Music Education in Scotland: Our Response

Head of Scotland Angus Nelson writes on the current state of music education in Scotland, highlighted in the newly published What’s Going on Now? research report:

What’s Going on Now? is a major examination of music education in Scotland, commissioned by Creative Scotland and conducted by the Royal Conservatoire of Scotland (RCS), reporting to the Music Education Partnership Group. The RCS report has found stark inequalities in young people’s ability to access music, with a widening equity gap between the more affluent and those living in poverty – and with 70% of students needing to contribute to the cost of learning an instrument at school.

Given recent events, the report launch at Thorntree Primary School in Glasgow’s East End was particularly poignant. Earlier this year we saw Moray Council try to impose an 85% increase on musical instrument tuition fees in schools – and in Midlothian, the council tried to end tuition altogether. The latter saw a mass demonstration outside council chambers in Dalkeith by concerned parents, students and music teachers. The decision in Midlothian was averted but this won’t be the last we hear of this.

As a result of significantly reduced funding, local authorities and schools are struggling to make ends meet and having to make extremely tough choices. The report found significant variation in music instrument tuition across local authorities, suggesting that there is unmet demand for over 100,000 pupils. It also stated that while parents and carers know the value of music, it is often devalued as an integral part of a rounded learning experience, and treated as a secondary subject.

The report goes on to explicitly emphasise that the value children get from music far exceeds simply learning about music. The social power of music is something we can all attest to and it can also be an important means of combatting social exclusion.

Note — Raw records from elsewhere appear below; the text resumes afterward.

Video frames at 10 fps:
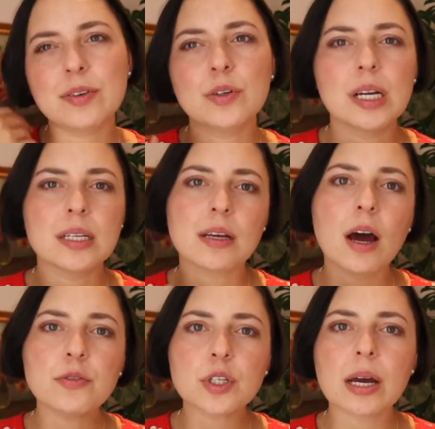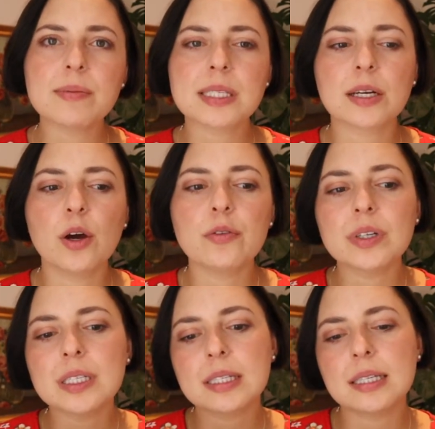wenn du dir das aufschreibst, dann
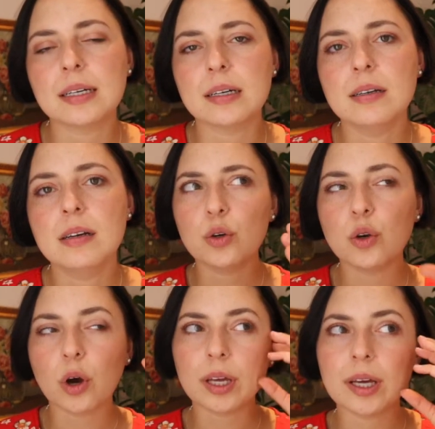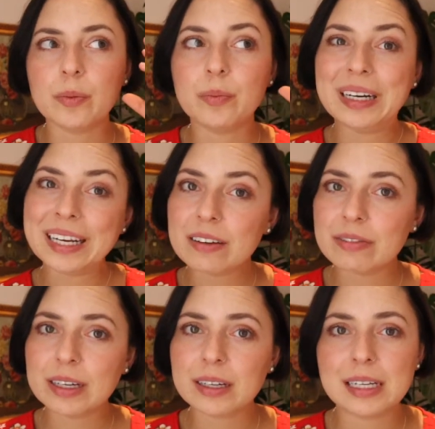eröffnet es dir neue
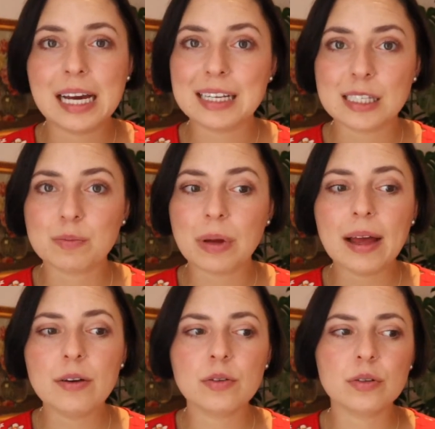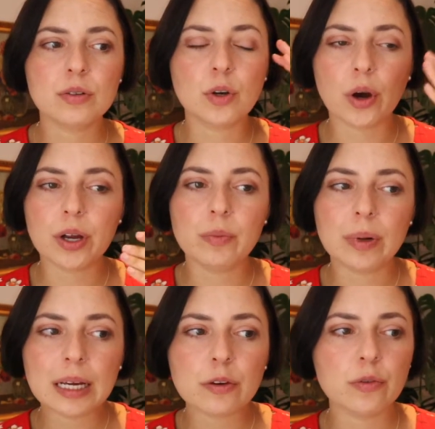Blickwinkel erstmal und einen neuen
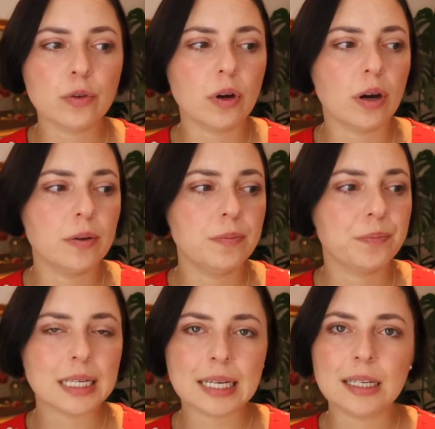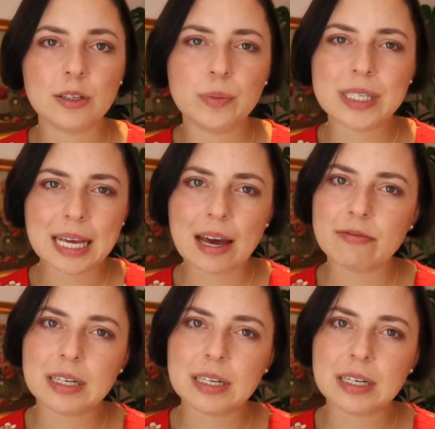Blick für Dinge, die du bisher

At Nordoff Robbins we train skilled musicians as therapists via our two-year Master of Music Therapy programme. Through music therapy we can have a life-changing effect for our beneficiaries – combatting isolation or overcoming limitations associated with illness, disability or trauma. Without access to a skilled and diverse workforce, the services we provide to pupils with special educational needs in mainstream and specialist schools would not be possible.

We at Nordoff Robbins welcome the report’s key recommendations. It is vitally important that we increase the profile of music, highlight the opportunities available as a result of studying music, and significantly reduce the inequality gap in children accessing music provision. Music making is part and parcel of the way all children learn about the world around them and develop new skills. By doing so we enrich the lives of children, families and broader communities.

Nordoff Robbins in Scotland would be more than happy to work with the Music Education Partnership Group at a local, regional, or national level to help implement all the recommendations proposed in the report – especially in engaging with the full range of young people. Our work brings us into contact with a broad range of organisations, people and institutions who will all advocate the importance of music in education.

Scottish musicians have a strong tradition of performing, writing and producing a diverse range of music and Scotland punches above it weight in terms of contribution to the UK music industry. As a country it is widely accepted that we have the potential to be a world leader in music education. It would be terrible to see this dissipate as a consequence of short-term planning and a lack of forward thinking.